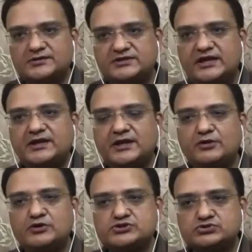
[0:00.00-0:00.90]
That can
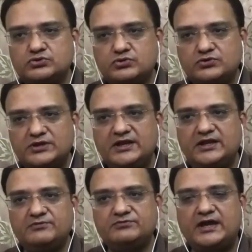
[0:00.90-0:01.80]
also
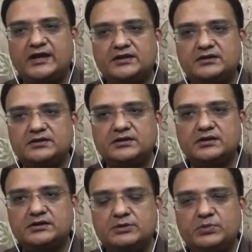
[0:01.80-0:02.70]
relieve that
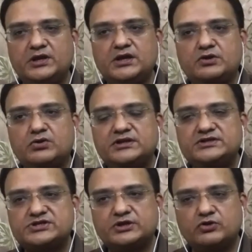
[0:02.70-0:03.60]
typical chronic
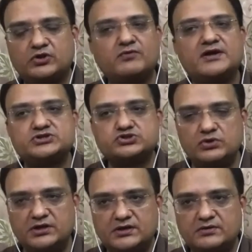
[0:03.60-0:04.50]
strain on a one
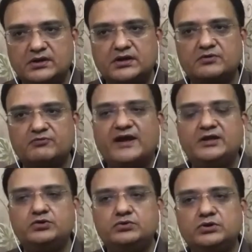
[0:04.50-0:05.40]
shoulder while
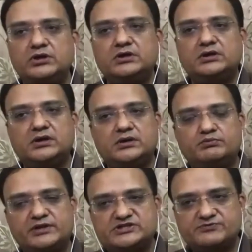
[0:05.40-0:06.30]
you
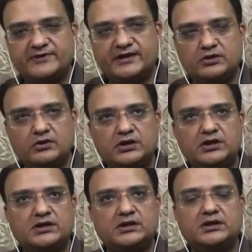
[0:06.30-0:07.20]
breastfed
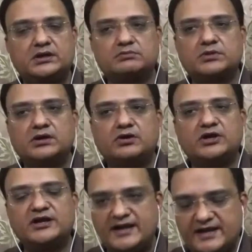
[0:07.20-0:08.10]

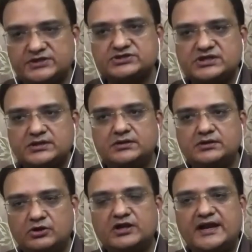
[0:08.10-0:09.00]
on a night
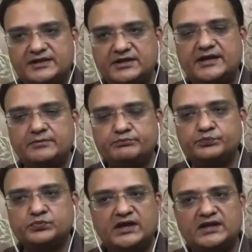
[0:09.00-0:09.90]
time.
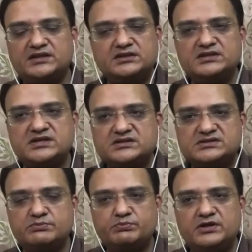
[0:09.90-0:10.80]
I think these are the
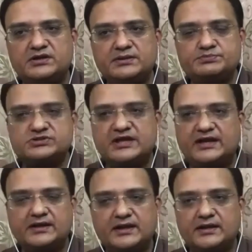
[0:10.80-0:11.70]
simple tips
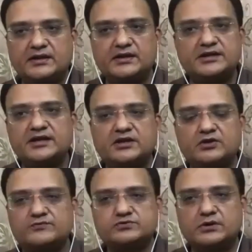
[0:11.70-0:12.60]
that can take
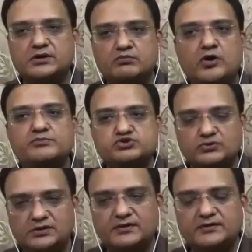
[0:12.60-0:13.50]
care of mom
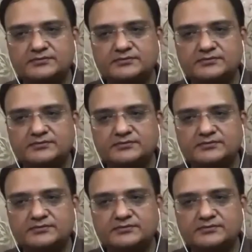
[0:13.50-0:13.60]
shoulder.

Work instruction:
The copy must start at the line containing "[0:06.30-0:07.20]" and stop at the last line of the listing, both included, with every line exact and no pictures.

Task response:
[0:06.30-0:07.20]
breastfed
[0:07.20-0:08.10]

[0:08.10-0:09.00]
on a night
[0:09.00-0:09.90]
time.
[0:09.90-0:10.80]
I think these are the
[0:10.80-0:11.70]
simple tips
[0:11.70-0:12.60]
that can take
[0:12.60-0:13.50]
care of mom
[0:13.50-0:13.60]
shoulder.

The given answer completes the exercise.